D’autres chapitres viennent complexifier les approches du musical notamment autour de l’influence et de la continuité du musical classique sur les séries musicales contemporaines où la question des mythes et des identités prend une place essentielle et transgressive. Tel est le cas notamment de Glee qui réifie les enjeux de luttes des minorités. Dans sa contribution intitulé « L’empreinte du musical classique sur les séries musicales contemporaines », Fanny Beuré s’intéresse plus particulièrement aux séries contemporaines où la musique et la place accordée à la danse ont un rôle primordial : «  Au-delà de la simple citation, ces séries s’inscrivent bien sûr dans l’héritage du musical classique en reprenant ses conventions génériques.
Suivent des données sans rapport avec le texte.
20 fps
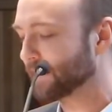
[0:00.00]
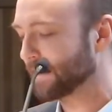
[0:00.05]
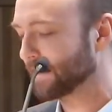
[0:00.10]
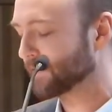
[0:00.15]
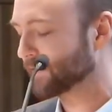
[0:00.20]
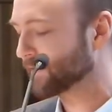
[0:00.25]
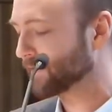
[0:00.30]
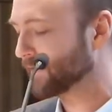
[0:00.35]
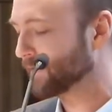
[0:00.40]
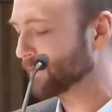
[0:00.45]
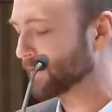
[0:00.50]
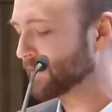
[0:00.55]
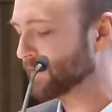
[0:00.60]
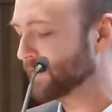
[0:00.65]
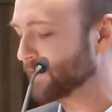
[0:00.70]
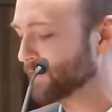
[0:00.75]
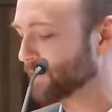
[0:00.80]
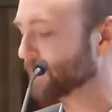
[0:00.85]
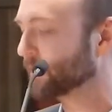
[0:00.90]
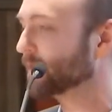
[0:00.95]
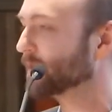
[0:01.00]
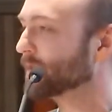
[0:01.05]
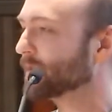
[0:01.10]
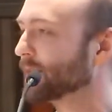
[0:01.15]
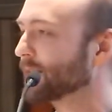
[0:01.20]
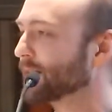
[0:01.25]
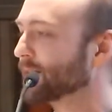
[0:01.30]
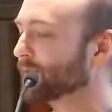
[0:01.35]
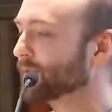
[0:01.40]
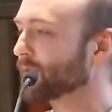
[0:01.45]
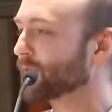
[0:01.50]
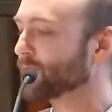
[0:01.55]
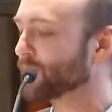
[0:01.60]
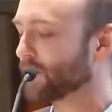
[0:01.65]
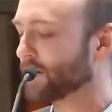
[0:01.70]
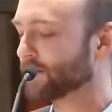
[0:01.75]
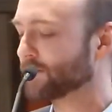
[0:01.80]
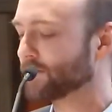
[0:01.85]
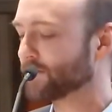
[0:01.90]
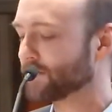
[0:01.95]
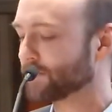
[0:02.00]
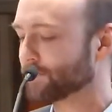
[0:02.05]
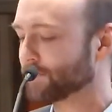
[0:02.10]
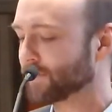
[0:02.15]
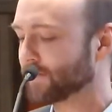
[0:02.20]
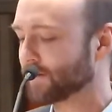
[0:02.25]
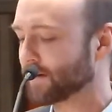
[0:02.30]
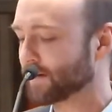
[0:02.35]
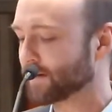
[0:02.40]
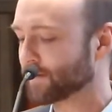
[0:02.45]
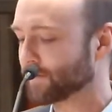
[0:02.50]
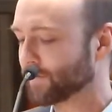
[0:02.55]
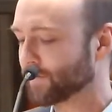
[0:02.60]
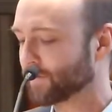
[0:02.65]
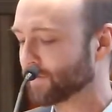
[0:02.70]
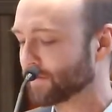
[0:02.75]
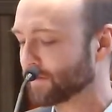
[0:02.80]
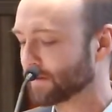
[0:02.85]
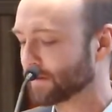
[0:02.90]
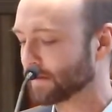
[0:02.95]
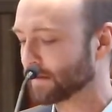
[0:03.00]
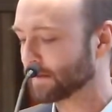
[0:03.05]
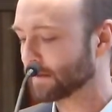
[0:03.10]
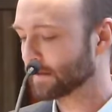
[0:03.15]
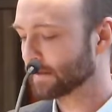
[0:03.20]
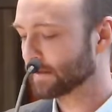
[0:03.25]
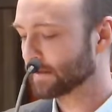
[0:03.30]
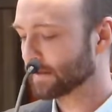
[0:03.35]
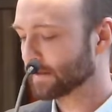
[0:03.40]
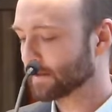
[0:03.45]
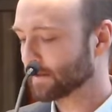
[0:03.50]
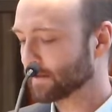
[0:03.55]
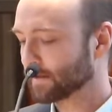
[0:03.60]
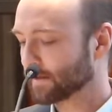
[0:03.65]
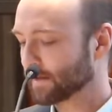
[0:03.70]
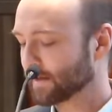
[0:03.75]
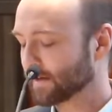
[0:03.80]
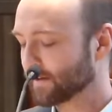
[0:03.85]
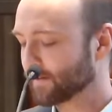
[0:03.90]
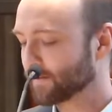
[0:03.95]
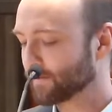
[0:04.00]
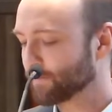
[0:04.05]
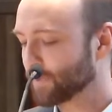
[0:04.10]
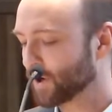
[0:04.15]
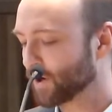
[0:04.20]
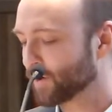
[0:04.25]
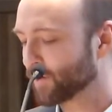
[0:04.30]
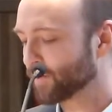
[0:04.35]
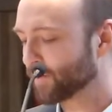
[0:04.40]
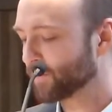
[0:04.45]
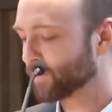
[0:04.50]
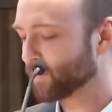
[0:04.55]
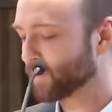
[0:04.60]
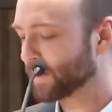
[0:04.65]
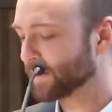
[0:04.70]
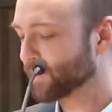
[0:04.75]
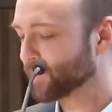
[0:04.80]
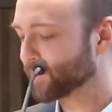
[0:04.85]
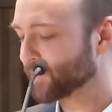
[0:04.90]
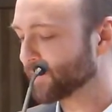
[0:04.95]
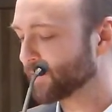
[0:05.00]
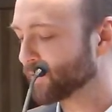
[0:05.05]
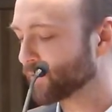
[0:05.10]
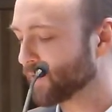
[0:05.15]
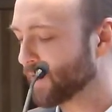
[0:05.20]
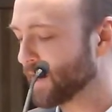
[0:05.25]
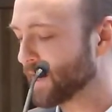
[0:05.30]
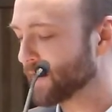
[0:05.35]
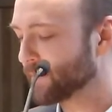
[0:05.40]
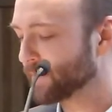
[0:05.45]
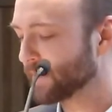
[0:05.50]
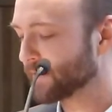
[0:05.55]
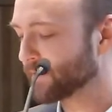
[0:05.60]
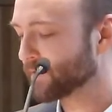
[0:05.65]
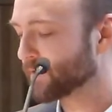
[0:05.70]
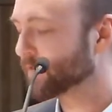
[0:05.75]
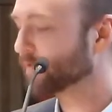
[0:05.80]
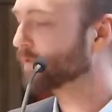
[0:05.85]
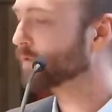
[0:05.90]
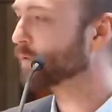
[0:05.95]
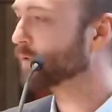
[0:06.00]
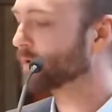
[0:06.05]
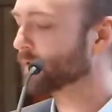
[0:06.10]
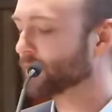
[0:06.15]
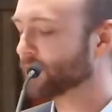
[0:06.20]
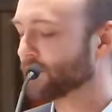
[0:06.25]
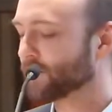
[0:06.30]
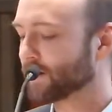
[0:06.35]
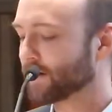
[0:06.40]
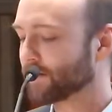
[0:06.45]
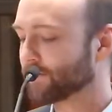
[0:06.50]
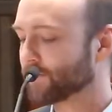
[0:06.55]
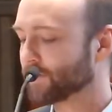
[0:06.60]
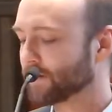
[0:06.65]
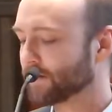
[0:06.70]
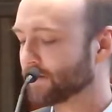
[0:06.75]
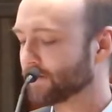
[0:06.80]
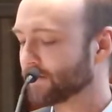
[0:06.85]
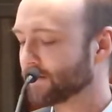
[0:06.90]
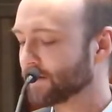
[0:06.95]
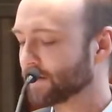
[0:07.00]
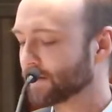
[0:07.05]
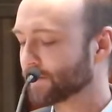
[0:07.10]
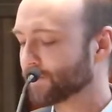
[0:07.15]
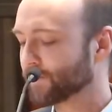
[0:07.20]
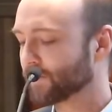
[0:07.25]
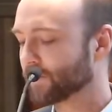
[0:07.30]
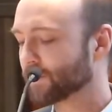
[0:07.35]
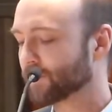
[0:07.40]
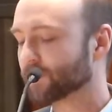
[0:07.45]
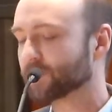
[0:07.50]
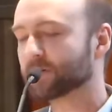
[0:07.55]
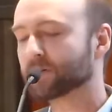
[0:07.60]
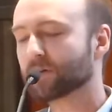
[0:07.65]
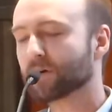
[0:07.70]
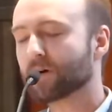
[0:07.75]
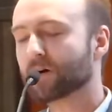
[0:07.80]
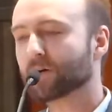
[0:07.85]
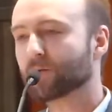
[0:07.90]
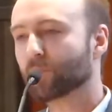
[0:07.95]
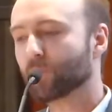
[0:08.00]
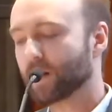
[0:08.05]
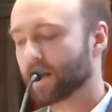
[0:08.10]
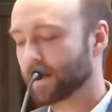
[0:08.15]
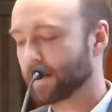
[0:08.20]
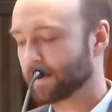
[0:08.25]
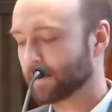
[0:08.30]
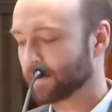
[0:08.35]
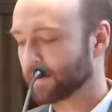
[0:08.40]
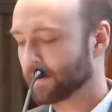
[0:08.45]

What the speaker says: as immaterial as the thoughts themselves. And I suppose what you ascribe as the source of these gifts goes a long way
Mais plus encore, en renversant la perspective on peut avancer que plusieurs éléments structurants du genre sont particulièrement adaptés à la mise en série, notamment parce qu’ils se marient aux deux propriétés que JP Esquenazi estime spécifique à la forme sérielle : la profusion fictionnelle et la description intimiste ». Dans un autre chapitre, Charlotte Aumont approfondie les rapports entre la comédie et le musical dans la pratique du remake et s’intéresse à la transformation de l’un à l’autre qui implique le passage d’un genre à l’autre dans lequel les évolutions technologiques à Hollywood est : « constitutive de son esthétique ».

 

Finalement, le livre dirigé par N.T. Binh et José Moure arpente en profondeur la polysémie du mot musical et offre au lecteur une véritable balade tant historique que sémiotique en tentant de répondre aux questions telles que l’origine de ce genre cinématographique, ses relations intermédiales, sa portée politique et démystifiante, et ses continuités. Cette question de polysémie, immédiatement identifiée et énoncée comme telle dans l’introduction de N.T. Binh se poursuit au pied levé d’abord dans le premier chapitre (Fondations) qui aborde les origines scéniques et théâtrales mais aussi esthétiques de la comédie musicale. La deuxième partie (Figures et Œuvres) quant à elle, nous emmène véritablement sur les traces et les analyses de certaines œuvres augmentées d’illustrations en noir et blanc (l’on retrouve entre autre Fred Astaire, Rouben Mamoulian, Kelly, Minelli, Sinatra, …). Enfin, la dernière partie qui compose l’ouvrage collectif (Enjeux et continuité) s’interroge sur le croisement, la rencontre, entre la comédie musicale d’hier et d’aujourd’hui, sur ses possibles  développements techniques, mais aussi les reprises et remakes dans les séries contemporaines. Cette précieuse ouverture des recherches sur le musical provoque dès lors un renouvellement et trouve sa force et sa cohérence dans sa dimension intermédiale et intertextuelle tout en s’adossant sur des principes théoriques bien ancrés. Tel est le cas notamment des interventions de Rick Altman et d’Alain Masson qui amènent une dimension historique importante. Dans l’ensemble, le vivre endosse une grande cohérence entre les différentes contributions et parvient à articuler avec ténacité l’analyse filmique et le théorique.